Collected data

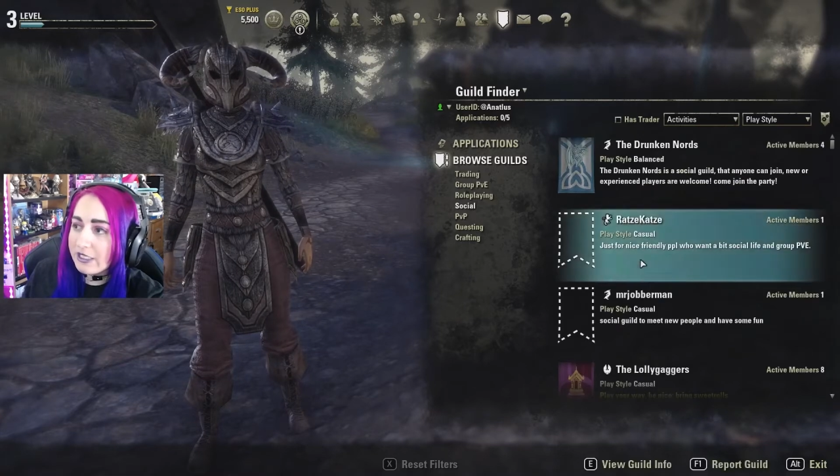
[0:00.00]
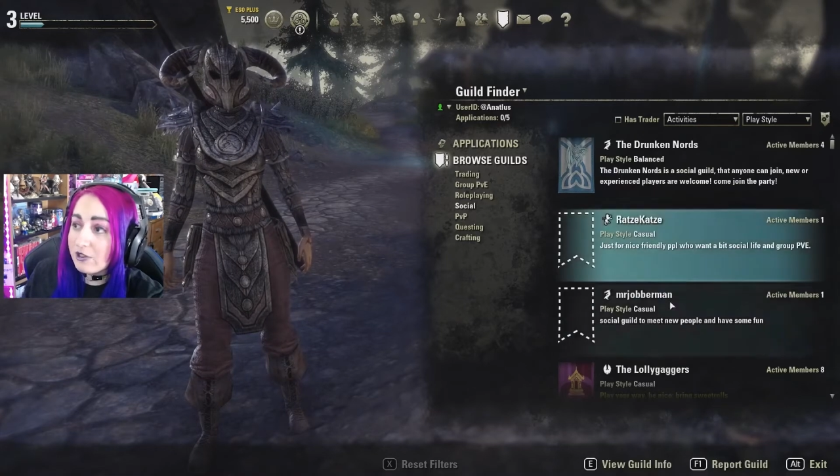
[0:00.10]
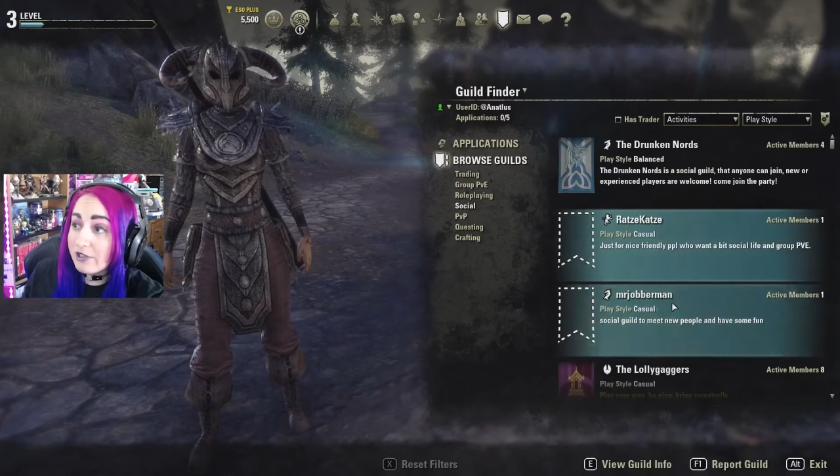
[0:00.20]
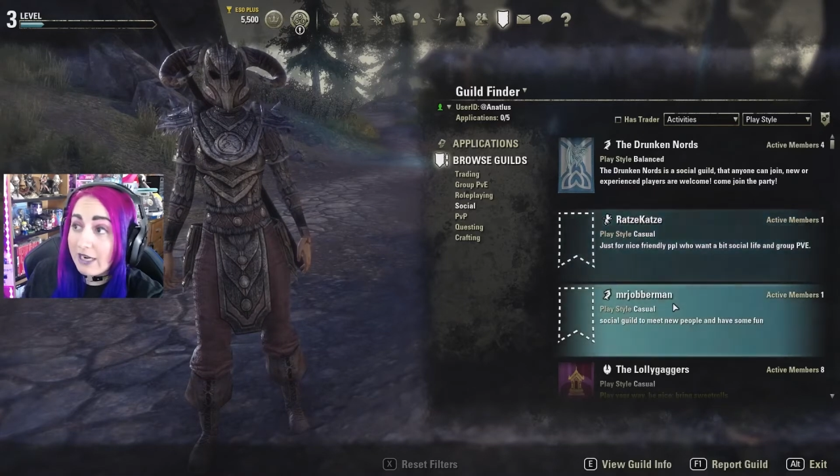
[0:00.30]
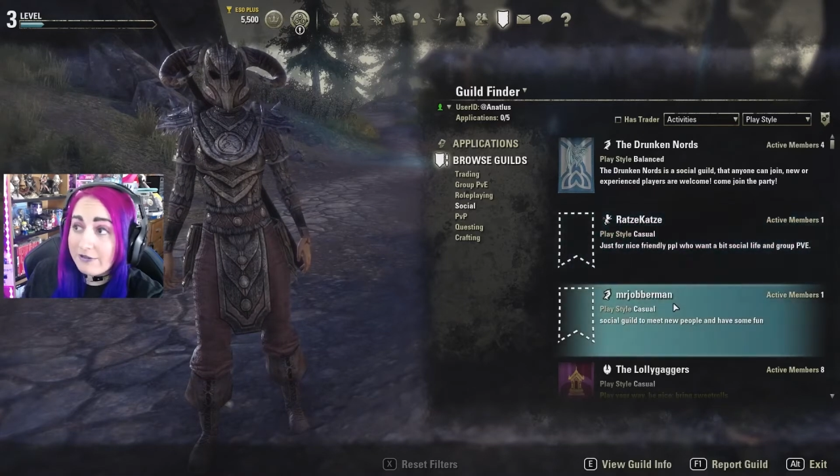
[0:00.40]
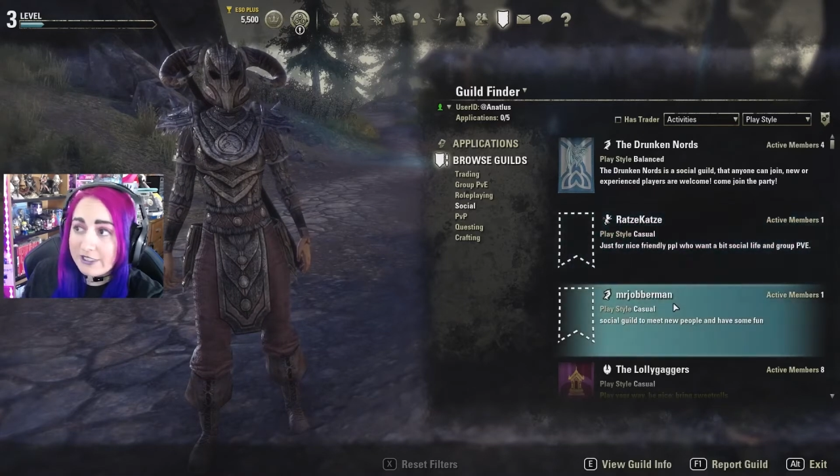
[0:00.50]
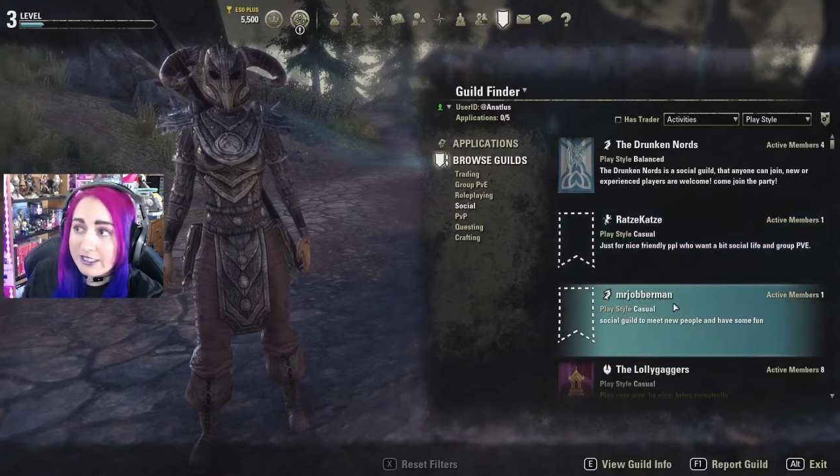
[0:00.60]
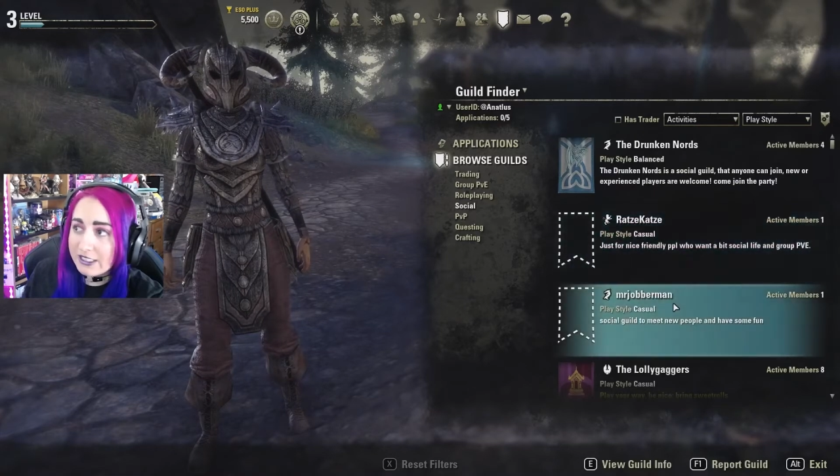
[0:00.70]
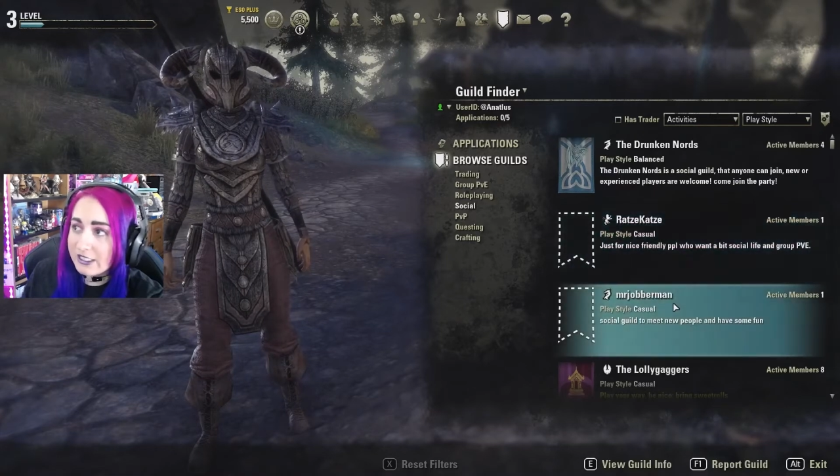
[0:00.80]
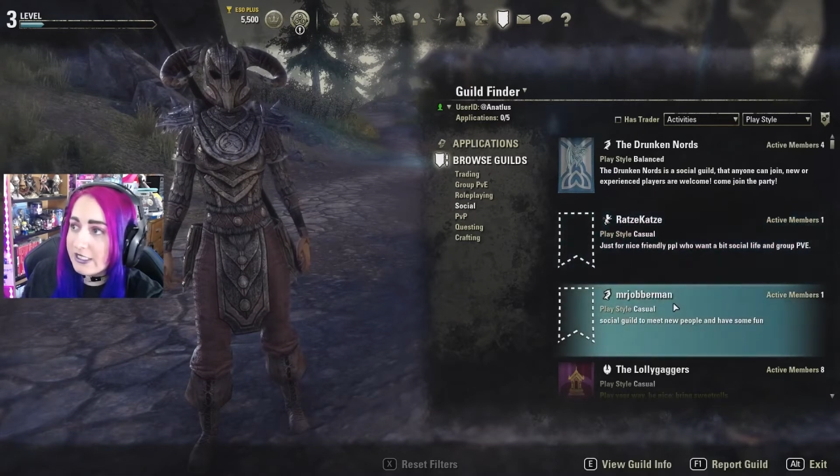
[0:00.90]
crafting
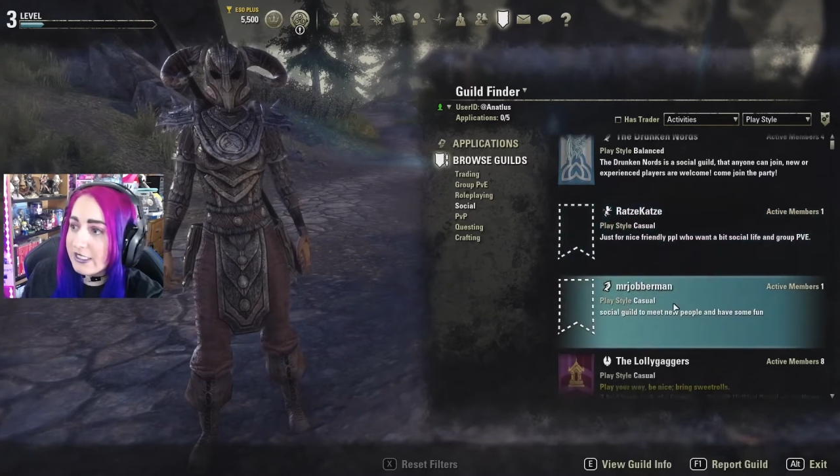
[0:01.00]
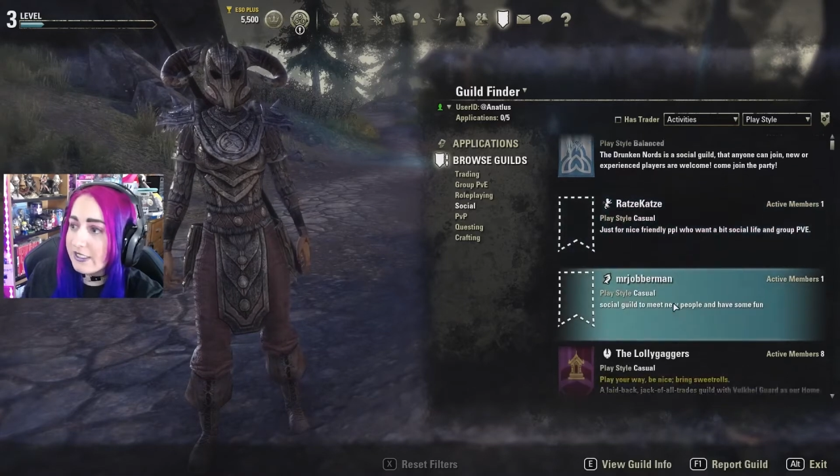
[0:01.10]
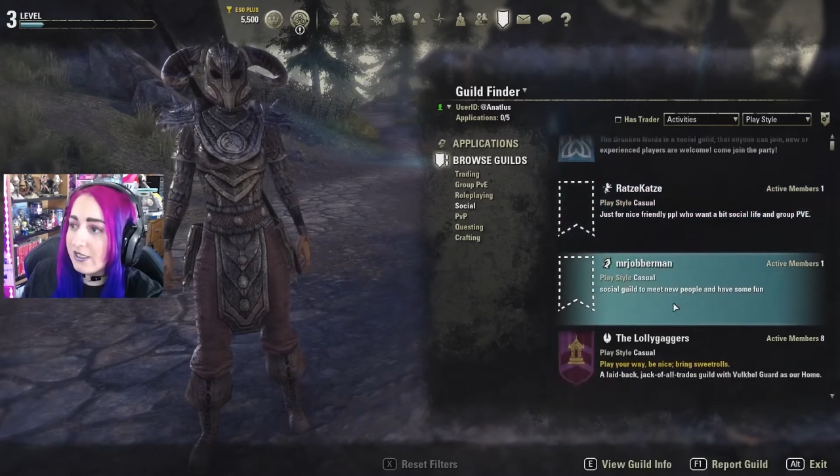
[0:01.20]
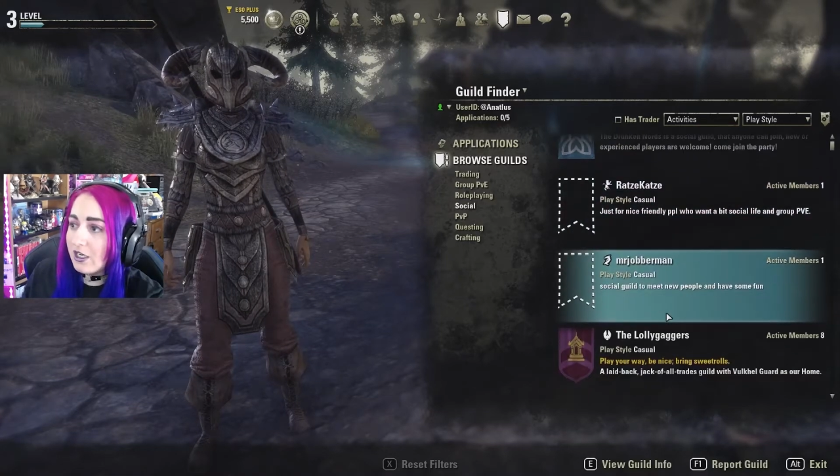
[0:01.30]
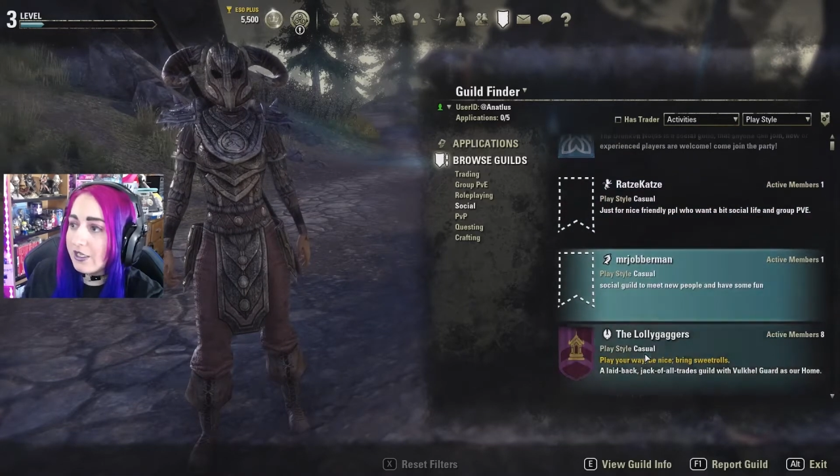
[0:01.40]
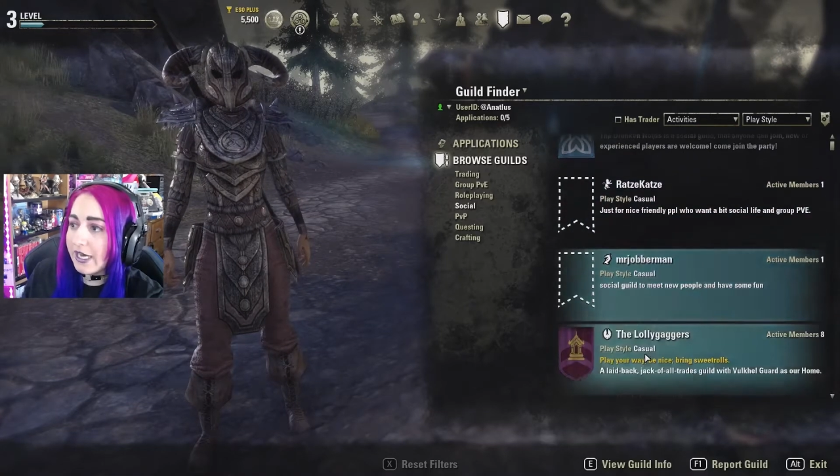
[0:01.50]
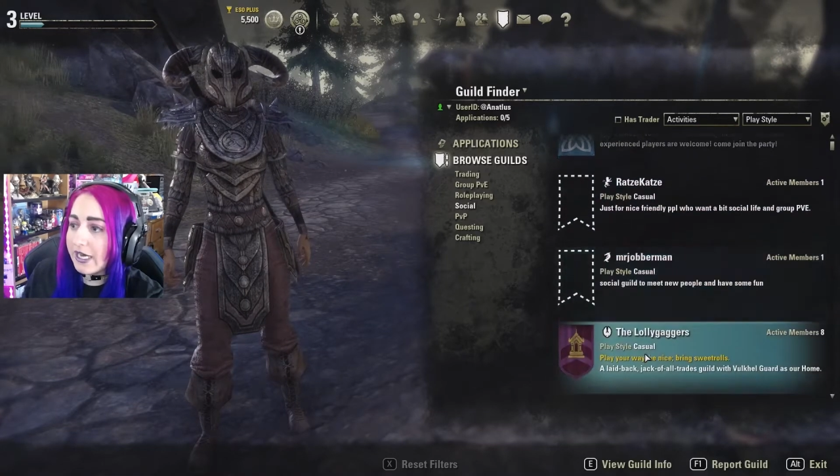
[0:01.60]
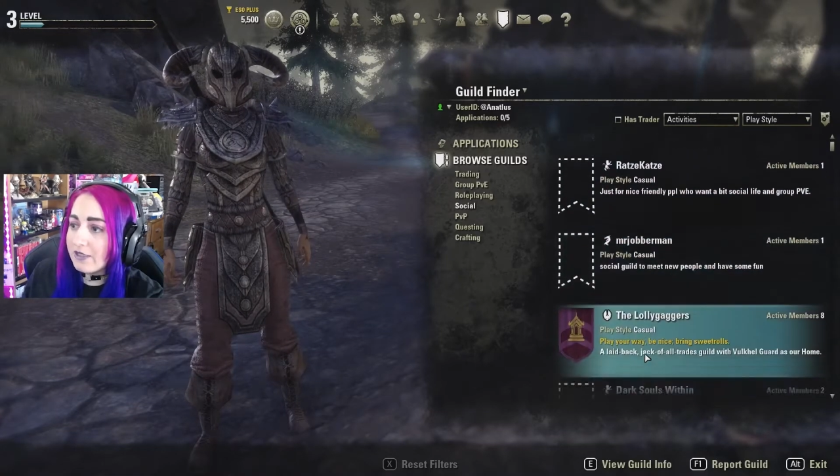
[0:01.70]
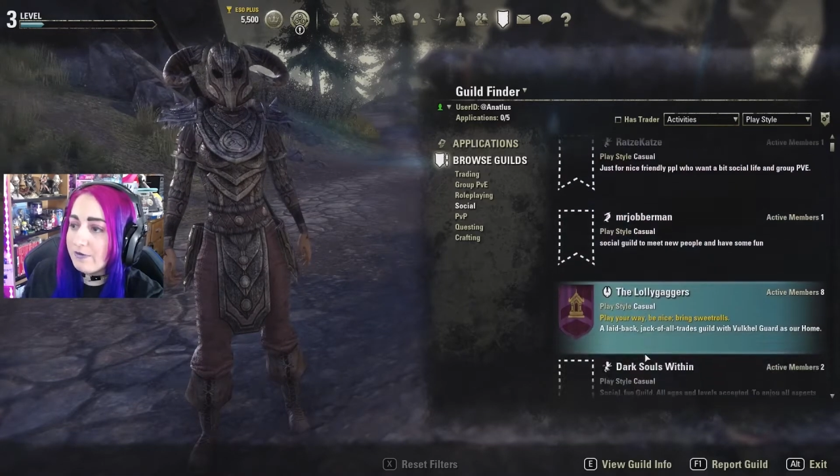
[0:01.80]
guilds, all that.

* _How to complete this task_: Each line of the data should be quoted exactly, with pictures left out.

* _Task answer_:
[0:00.00]
[0:00.10]
[0:00.20]
[0:00.30]
[0:00.40]
[0:00.50]
[0:00.60]
[0:00.70]
[0:00.80]
[0:00.90]
crafting
[0:01.00]
[0:01.10]
[0:01.20]
[0:01.30]
[0:01.40]
[0:01.50]
[0:01.60]
[0:01.70]
[0:01.80]
guilds, all that.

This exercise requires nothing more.